When I awoke, the world was not white, but a depressing beige. The pain crept up and socked me hard in the stomach, winding me. I tried to sit up and failed miserably. Some of my ribs were definitely broken.
I felt a warm hand in mine and looked next to me, expecting my mother. Instead, I saw a nightmare that I thought I had woken from.
A scream died in my throat as Dornan gestured with a finger to his lips for me to remain silent. I never even considered defying him, I was so terribly afraid.
“The police would like to talk to you,” Dornan said gravely. “I told them my dear niece was going to need some time alone with family first.” I stared at him in disbelief, disgusted at what he was implying. Uncle Dornan, posing as a fucking hero in the wake of my father’s absence.
I tried to wrench my hand away but he squeezed tighter, cutting off the circulation and forcing a gasp from me.
“What are you going to tell them, Julie, baby?”
I slumped against the bed, defeated. “Nothing.”
“I didn’t hear you.”
“Nothing!” I said a little louder, and snatched my hand back
as he released his grip.
“Good,” he said, standing up and straightening his leather cut. “I’d hate to have to do to your mother what we did to you.”
I cringed at his not-so-subtle threat and shuddered as he planted a kiss on my forehead. “Don’t act like the victim,” he whispered in my ear. “I know you loved it.”
He plastered a fake smile on, tossed a bunch of flowers on the bed next to me, and left the room.

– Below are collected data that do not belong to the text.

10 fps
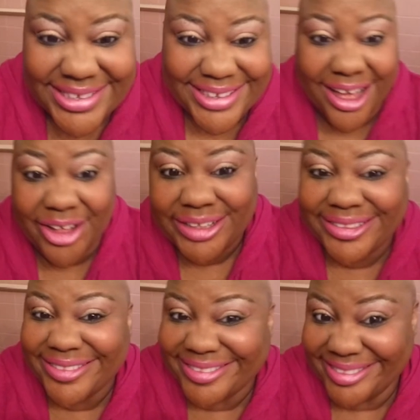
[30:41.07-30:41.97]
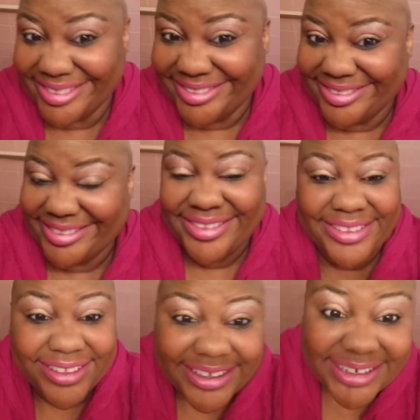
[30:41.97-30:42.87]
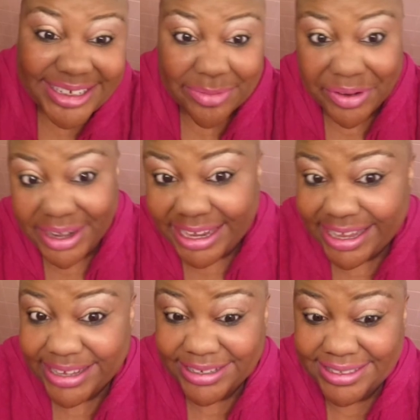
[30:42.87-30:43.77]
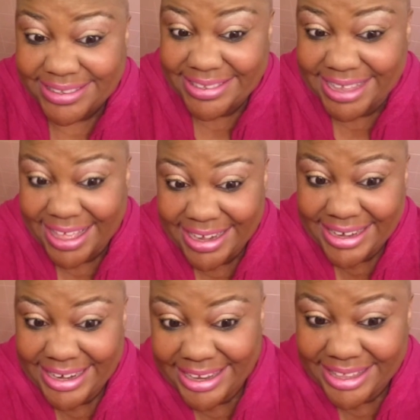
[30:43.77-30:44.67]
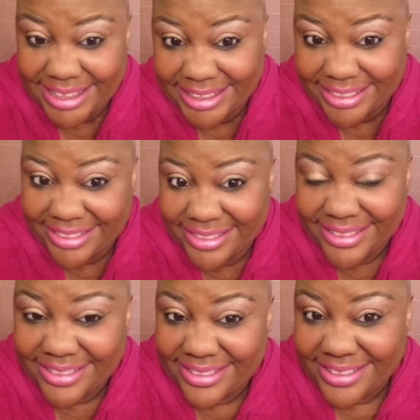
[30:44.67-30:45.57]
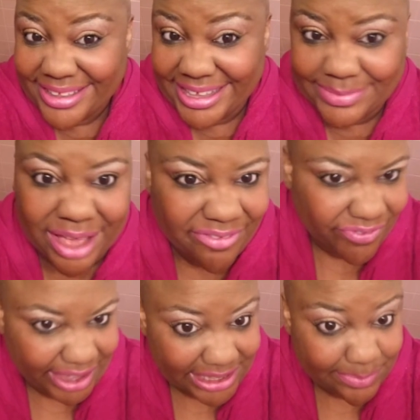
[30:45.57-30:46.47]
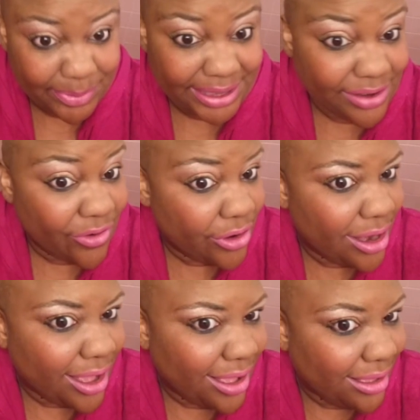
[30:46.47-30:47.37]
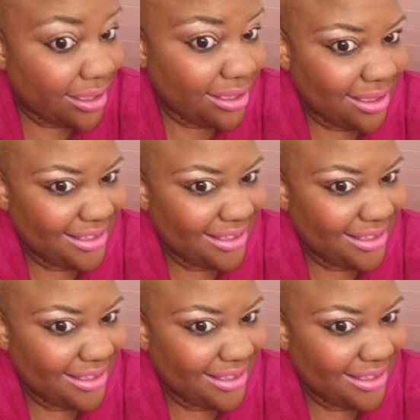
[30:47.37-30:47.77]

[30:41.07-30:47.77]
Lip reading: So, shimmery, done. Is my face beat or nah?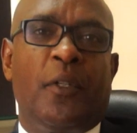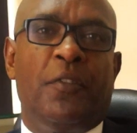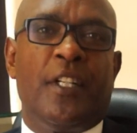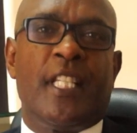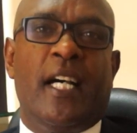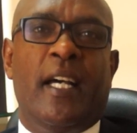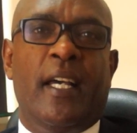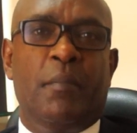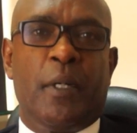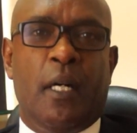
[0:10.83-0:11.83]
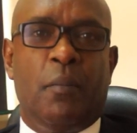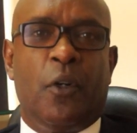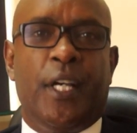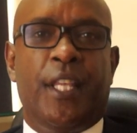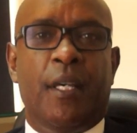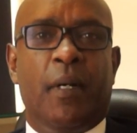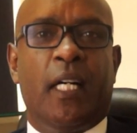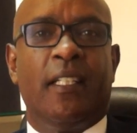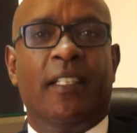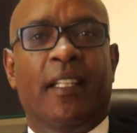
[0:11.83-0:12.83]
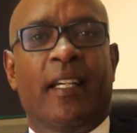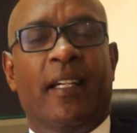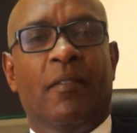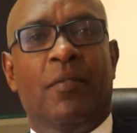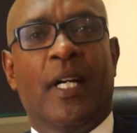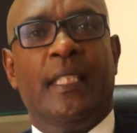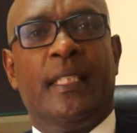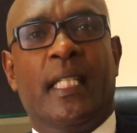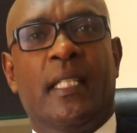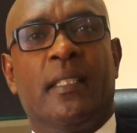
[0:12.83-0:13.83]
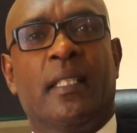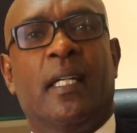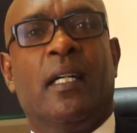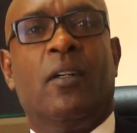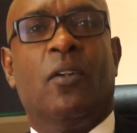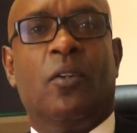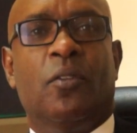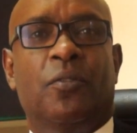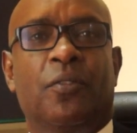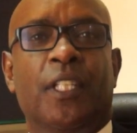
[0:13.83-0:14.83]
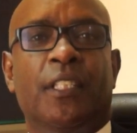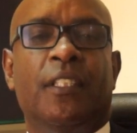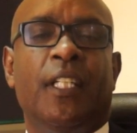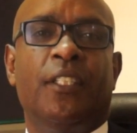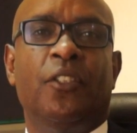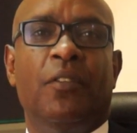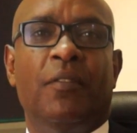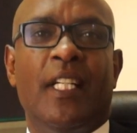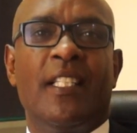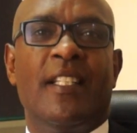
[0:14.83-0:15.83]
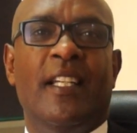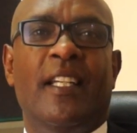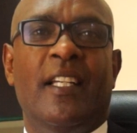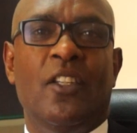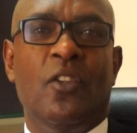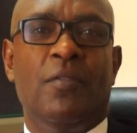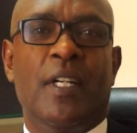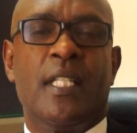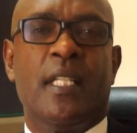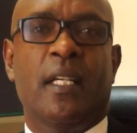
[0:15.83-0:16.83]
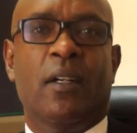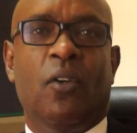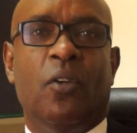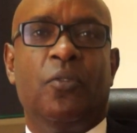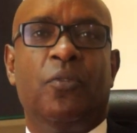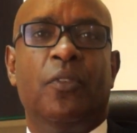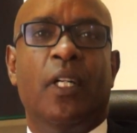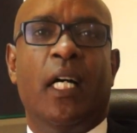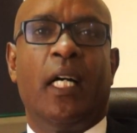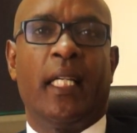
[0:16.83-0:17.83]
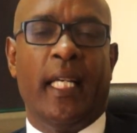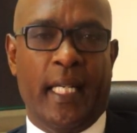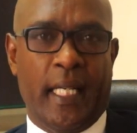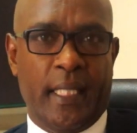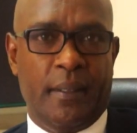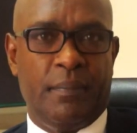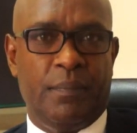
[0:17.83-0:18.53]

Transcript: Professor Abraham Waithima, the Vice Chancellor of this great university, University of Kigali.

It was the last time I saw him.
And, ironically, the thing that had burned at me the most, more than the betrayal, was the reasoning. I wanted to know why. But then, Dornan murdered my father two days later, shot him in the head at point-blank range with a shotgun. Blew his head clean off.
After that, after Elliot told me my father was dead, I stopped wondering why.
Jase comes back down the stairs, taking them two by two, as if he’s in a hurry to be away from the office. He returns to his spot behind the bar and picks up his polishing cloth. “He’ll be down soon.” I don’t answer straight away, and he looks at me from beneath those gorgeous black eyelashes that I used to tease him about. I must look dreadful, because he jerks his head up and frowns.
“Are you okay?”
I nod my head slowly, gripping the bar with both hands.
“Are you sure?” He lifts the cut-out section of the bar counter and comes around to where I am, a glass of iced water appearing in his hand as if by magic.
“You look like you’re about to pass out,” he says, placing the water on a cardboard coaster in front of me. He brings a bar stool over and sets it down behind me.
I take the water and the seat gratefully, my entire body suddenly aching and tired.
You knew there was a chance you would see him. You knew this was part of the deal.
I shrug and take a sip of water, attempting to pull myself together. If my plan is going to work, I have got to keep it together.
“It must be the sun,” I say, smiling innocently. “I’m not used to this heat.” I hope he doesn’t ask me where I’m from. Nebraska is even hotter than California. I feel my story already beginning to crumple under the weight of its artifice.